Your goal:
Omit every picture and write out the rest of the records exactly.

The input:

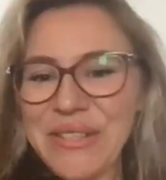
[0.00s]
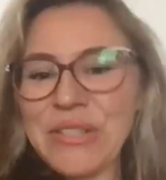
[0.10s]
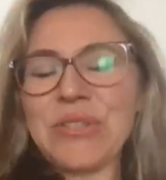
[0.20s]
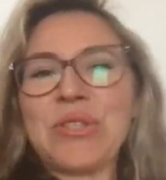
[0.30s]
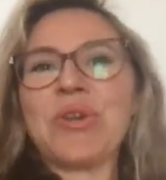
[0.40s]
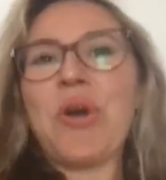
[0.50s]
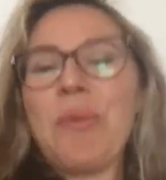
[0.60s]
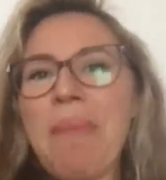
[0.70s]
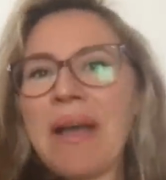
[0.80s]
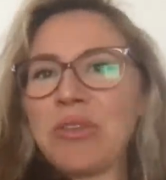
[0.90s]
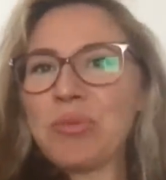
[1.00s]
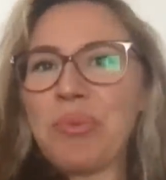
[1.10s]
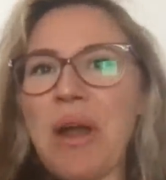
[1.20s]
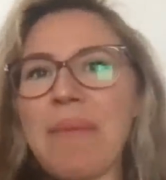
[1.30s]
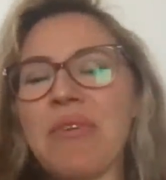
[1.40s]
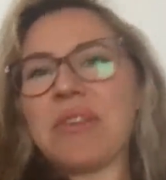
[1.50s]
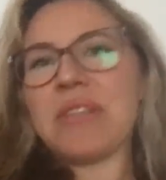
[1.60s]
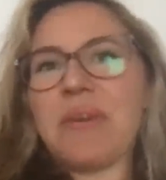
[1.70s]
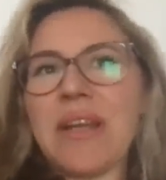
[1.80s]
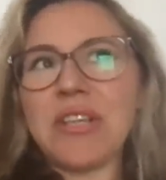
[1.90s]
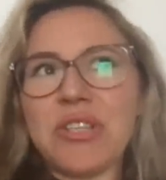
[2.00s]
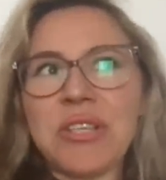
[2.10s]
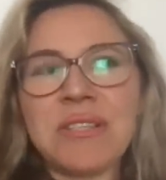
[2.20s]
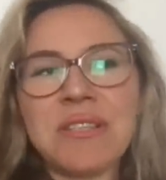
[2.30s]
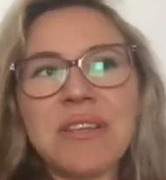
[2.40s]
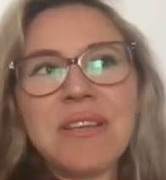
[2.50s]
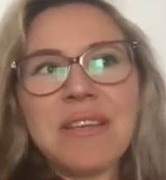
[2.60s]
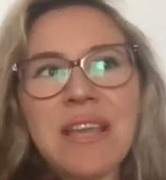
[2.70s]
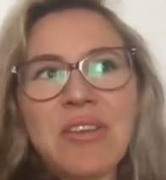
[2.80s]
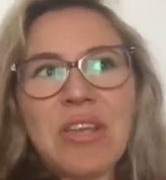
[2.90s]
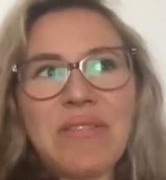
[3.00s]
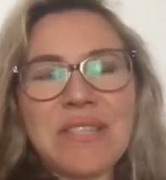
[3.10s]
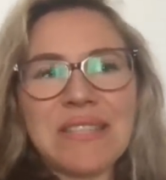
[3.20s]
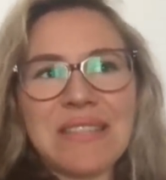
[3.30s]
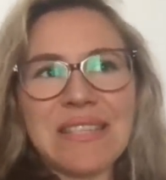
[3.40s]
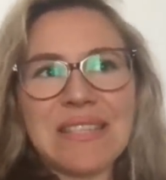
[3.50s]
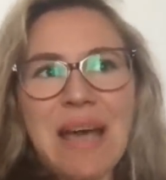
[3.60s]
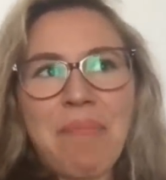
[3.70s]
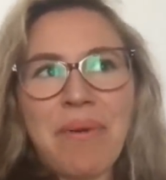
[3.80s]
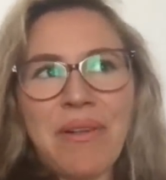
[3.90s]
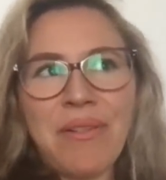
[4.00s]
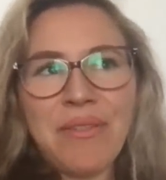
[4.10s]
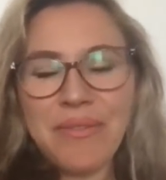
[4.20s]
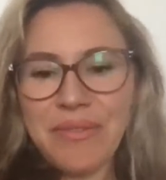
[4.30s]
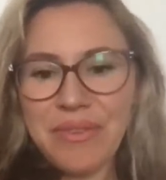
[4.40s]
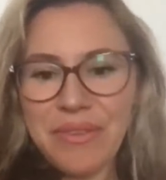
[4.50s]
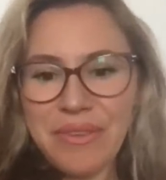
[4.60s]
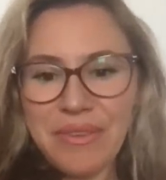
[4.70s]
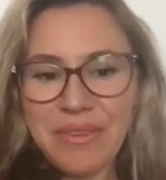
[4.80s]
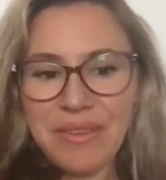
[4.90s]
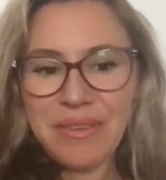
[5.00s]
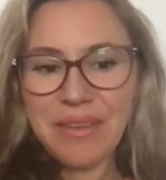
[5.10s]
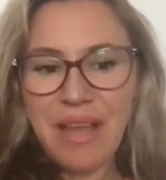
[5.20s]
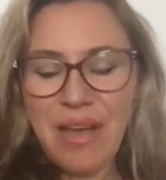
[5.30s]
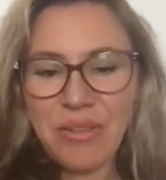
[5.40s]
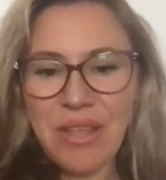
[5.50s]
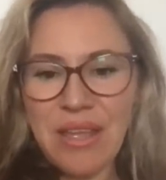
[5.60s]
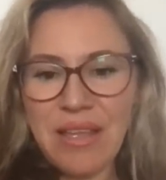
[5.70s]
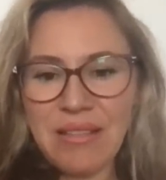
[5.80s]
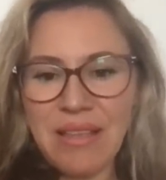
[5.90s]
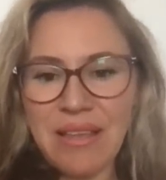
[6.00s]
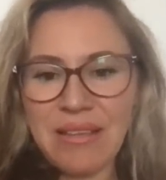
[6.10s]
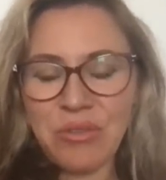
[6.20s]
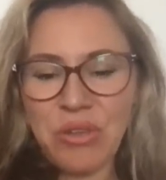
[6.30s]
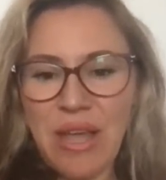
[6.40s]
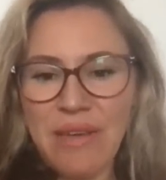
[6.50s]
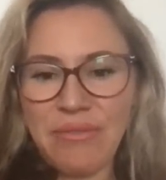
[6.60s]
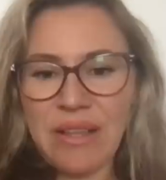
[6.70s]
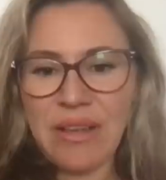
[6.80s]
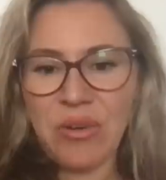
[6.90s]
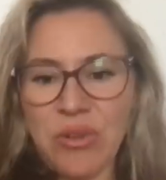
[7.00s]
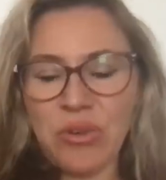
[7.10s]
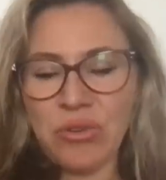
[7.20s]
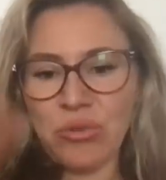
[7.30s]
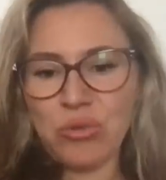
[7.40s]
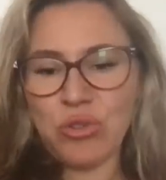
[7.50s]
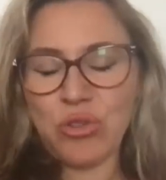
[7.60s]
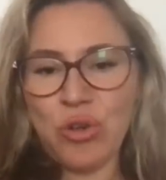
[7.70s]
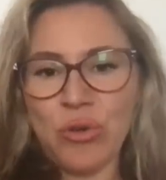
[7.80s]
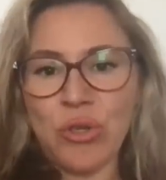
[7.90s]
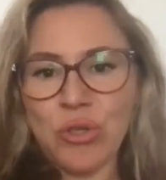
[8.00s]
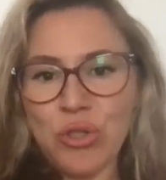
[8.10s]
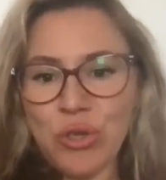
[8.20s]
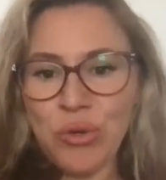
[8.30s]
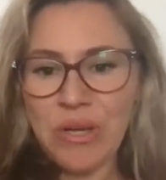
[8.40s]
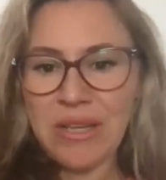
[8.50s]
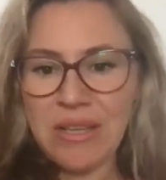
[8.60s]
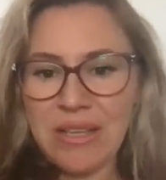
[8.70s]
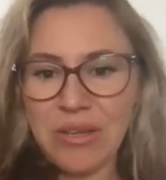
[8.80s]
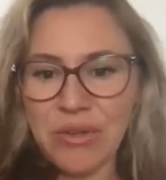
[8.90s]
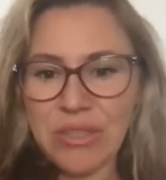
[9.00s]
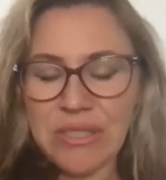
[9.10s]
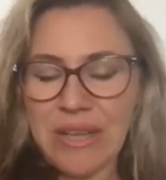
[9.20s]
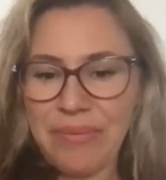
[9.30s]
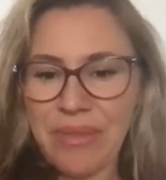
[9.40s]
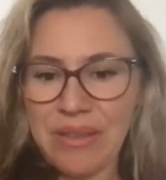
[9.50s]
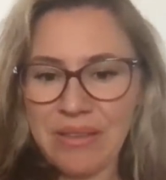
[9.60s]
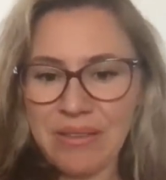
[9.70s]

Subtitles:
So going back to primary directions, can you give us an example? How they, like, do you have like on your, to show on your screen or something?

Task answer:
[0.00s]
[0.10s]
[0.20s]
[0.30s]
[0.40s]
[0.50s]
[0.60s]
[0.70s]
[0.80s]
[0.90s]
[1.00s]
[1.10s]
[1.20s]
[1.30s]
[1.40s]
[1.50s]
[1.60s]
[1.70s]
[1.80s]
[1.90s]
[2.00s]
[2.10s]
[2.20s]
[2.30s]
[2.40s]
[2.50s]
[2.60s]
[2.70s]
[2.80s]
[2.90s]
[3.00s]
[3.10s]
[3.20s]
[3.30s]
[3.40s]
[3.50s]
[3.60s]
[3.70s]
[3.80s]
[3.90s]
[4.00s]
[4.10s]
[4.20s]
[4.30s]
[4.40s]
[4.50s]
[4.60s]
[4.70s]
[4.80s]
[4.90s]
[5.00s]
[5.10s]
[5.20s]
[5.30s]
[5.40s]
[5.50s]
[5.60s]
[5.70s]
[5.80s]
[5.90s]
[6.00s]
[6.10s]
[6.20s]
[6.30s]
[6.40s]
[6.50s]
[6.60s]
[6.70s]
[6.80s]
[6.90s]
[7.00s]
[7.10s]
[7.20s]
[7.30s]
[7.40s]
[7.50s]
[7.60s]
[7.70s]
[7.80s]
[7.90s]
[8.00s]
[8.10s]
[8.20s]
[8.30s]
[8.40s]
[8.50s]
[8.60s]
[8.70s]
[8.80s]
[8.90s]
[9.00s]
[9.10s]
[9.20s]
[9.30s]
[9.40s]
[9.50s]
[9.60s]
[9.70s]

Subtitles:
So going back to primary directions, can you give us an example? How they, like, do you have like on your, to show on your screen or something?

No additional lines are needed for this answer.